Source: Trials, sentences of protesters must be fair | Daily News
HARARE – While the January 14 to 15 violence and looting in protest over the 150 percent fuel price hike cannot be condoned, we doubt if those arrested over the disturbances are getting fair trials.
With more than 1 000 people arrested throughout the country, those who have already stood trial are receiving sentences of up to five years in jail without even an option of a fine.
For some, five years for just obstructing traffic is rather too harsh and most of those randomly rounded up in police night raids at homes may actually be innocent.
A crucial aspect that should be looked at closely by the trial magistrates is that sending first offenders to jail for such lengthy periods is just but turning them into hard core criminals.

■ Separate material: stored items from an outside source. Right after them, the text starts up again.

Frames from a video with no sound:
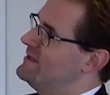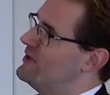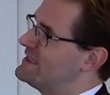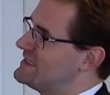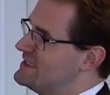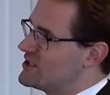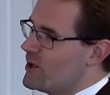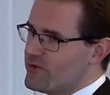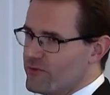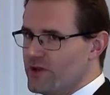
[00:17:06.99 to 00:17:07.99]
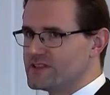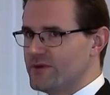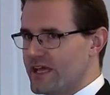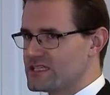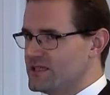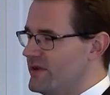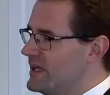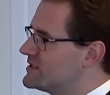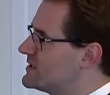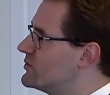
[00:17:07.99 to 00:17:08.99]
But since a couple of months we actually
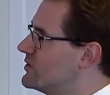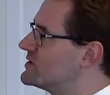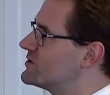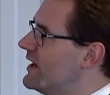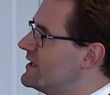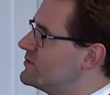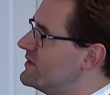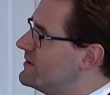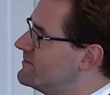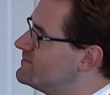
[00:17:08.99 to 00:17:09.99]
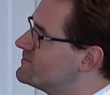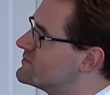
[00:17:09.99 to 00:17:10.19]
made some good strides with them.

These are first offenders, most of whom joined the protests unconsciously, while some were caught in the cross-fire.
Custodial sentences should measure up to a certain degree of criminality and the courts should also make sure some of the convicted are rehabilitated in the shortest possible time, depending on the degree of the crime committed.
The arbitrary arrests have also led to detention of suspects for long as the courts are failing to try them on time. It is now close to a month since most of the people were arrested with only a few having been tried and sentenced.

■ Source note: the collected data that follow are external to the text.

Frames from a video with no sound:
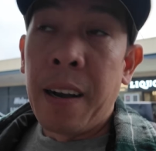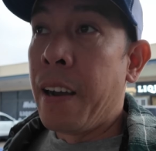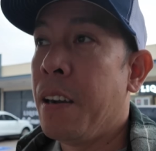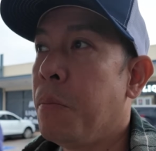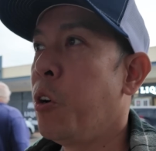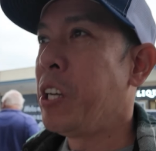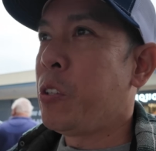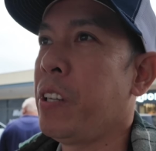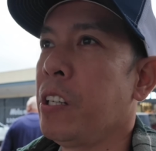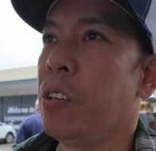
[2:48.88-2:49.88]
I am going
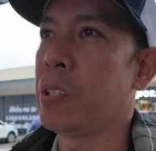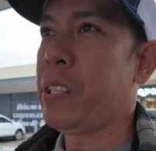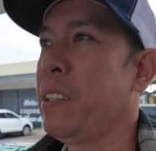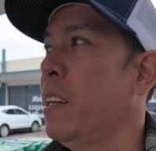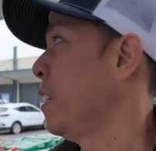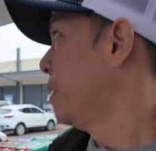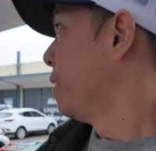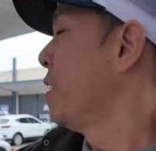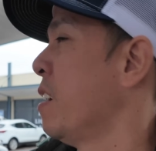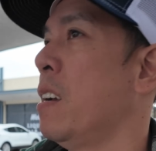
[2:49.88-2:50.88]
to the grocery
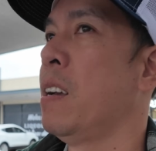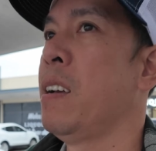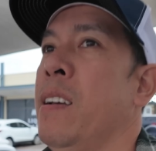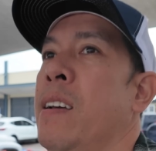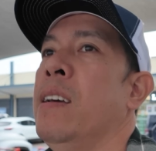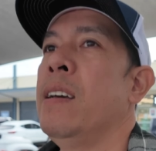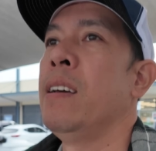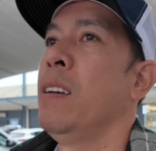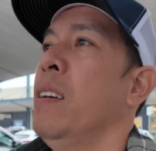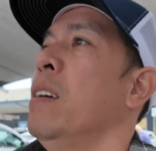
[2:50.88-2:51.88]
later.
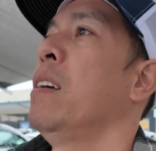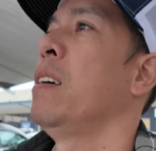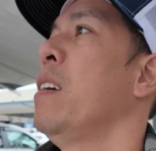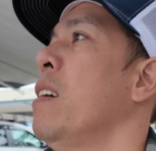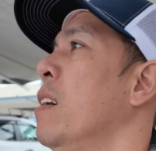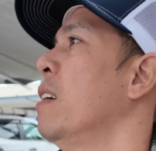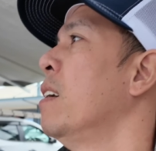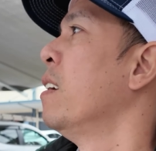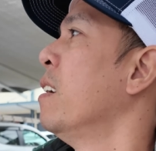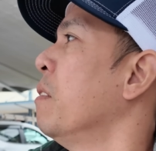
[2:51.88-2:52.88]
Yeah,
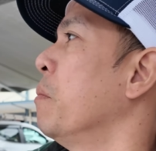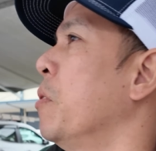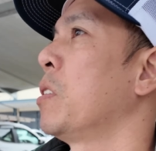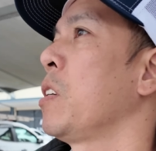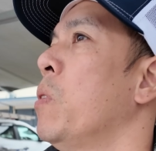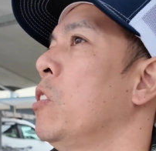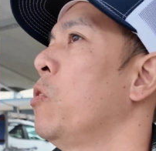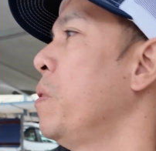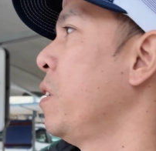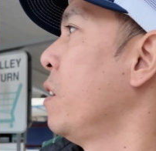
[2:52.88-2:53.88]
because I want to
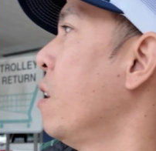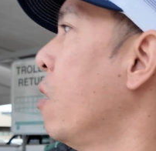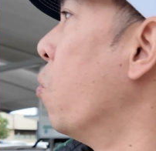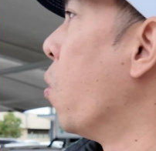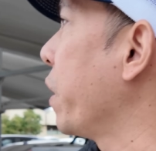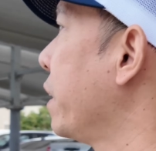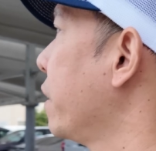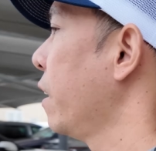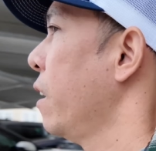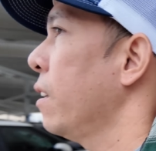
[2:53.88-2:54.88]
be walking
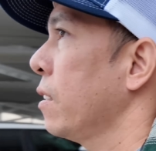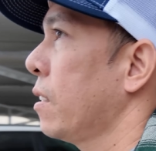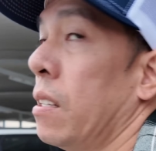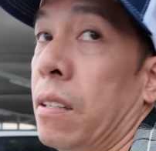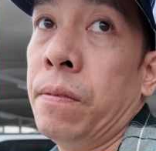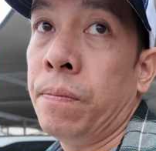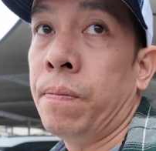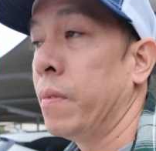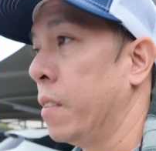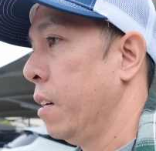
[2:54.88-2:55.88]
relaxed
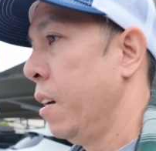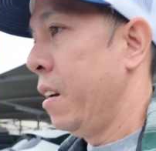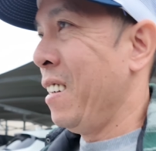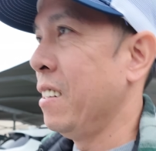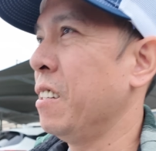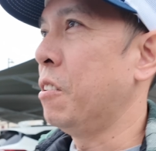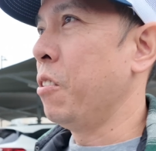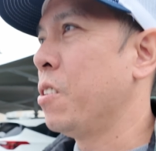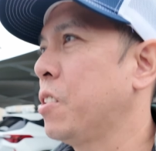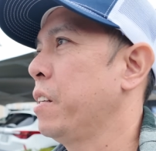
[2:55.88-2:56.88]
in the
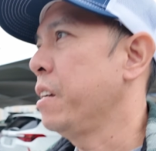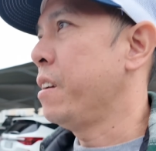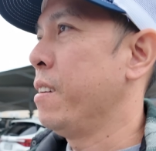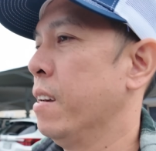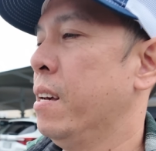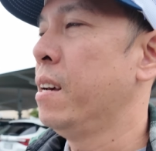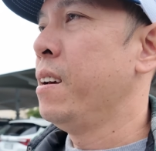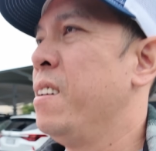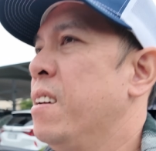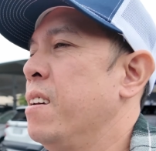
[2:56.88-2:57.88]
grocery.
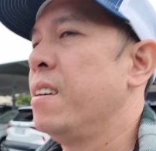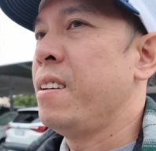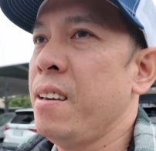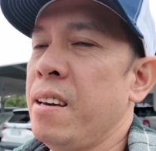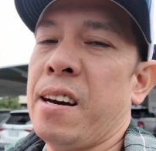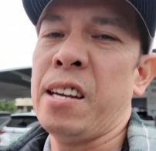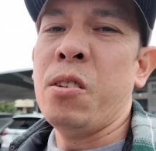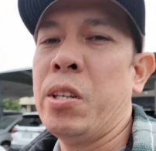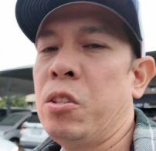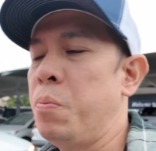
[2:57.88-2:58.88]
Yeah, I
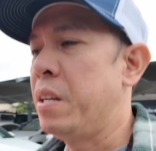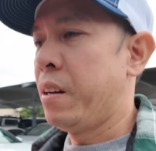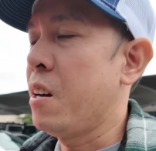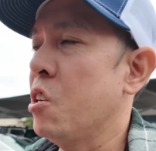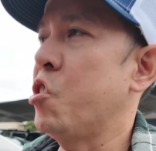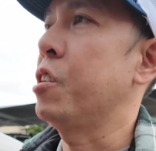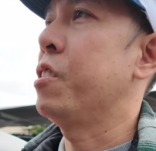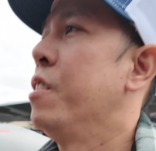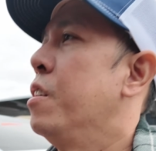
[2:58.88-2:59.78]
don't want to be rushing.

In Bulawayo, there are reports of magistrates failing to cope with the backlog of those arrested while some offices have been turned into makeshift courtrooms.

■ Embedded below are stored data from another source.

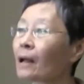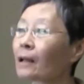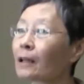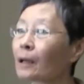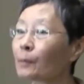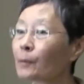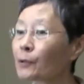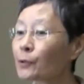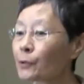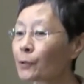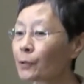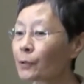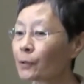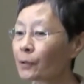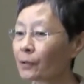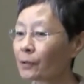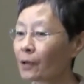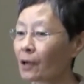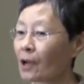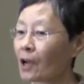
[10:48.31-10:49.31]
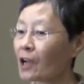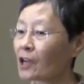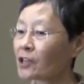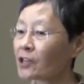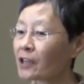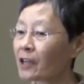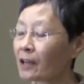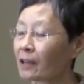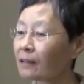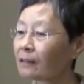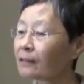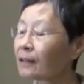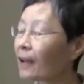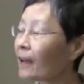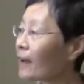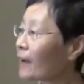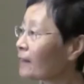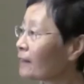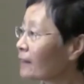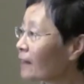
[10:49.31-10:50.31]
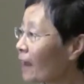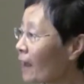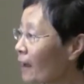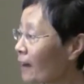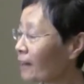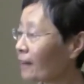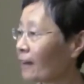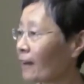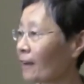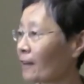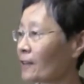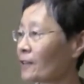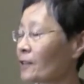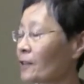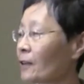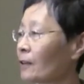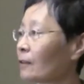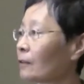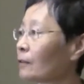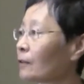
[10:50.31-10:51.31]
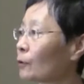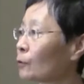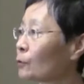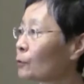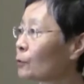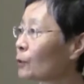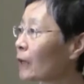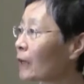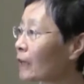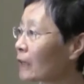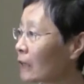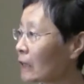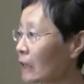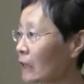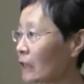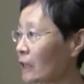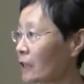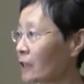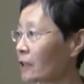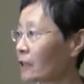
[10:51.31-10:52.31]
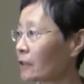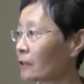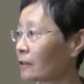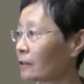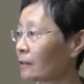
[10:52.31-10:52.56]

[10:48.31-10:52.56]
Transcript: Number two, Qin antagonized the ruling elite,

This comes after the Constitutional Court ruled against seconding members of the security sector to the National Prosecuting Authority.
It is important that courts speedily process trials of those arrested, as conditions in the jails are bad with inadequate food and poor hygiene.
Some of those arrested are teenagers whose incarceration leads to them losing out on their education.
Also, fathers, guardians and mothers who are languishing in jail need to re-unite with their families.
The courts should have tried them from their homes, as this will save the taxpayer who is bankrolling their day-to-day upkeep?
We urge the human rights lawyers who are representing the accused to continue their work, as most of those arrested cannot afford legal fees.
It is also our hope that the same lawyers will have the courage to appeal against most of these harsh sentences being passed by the courts.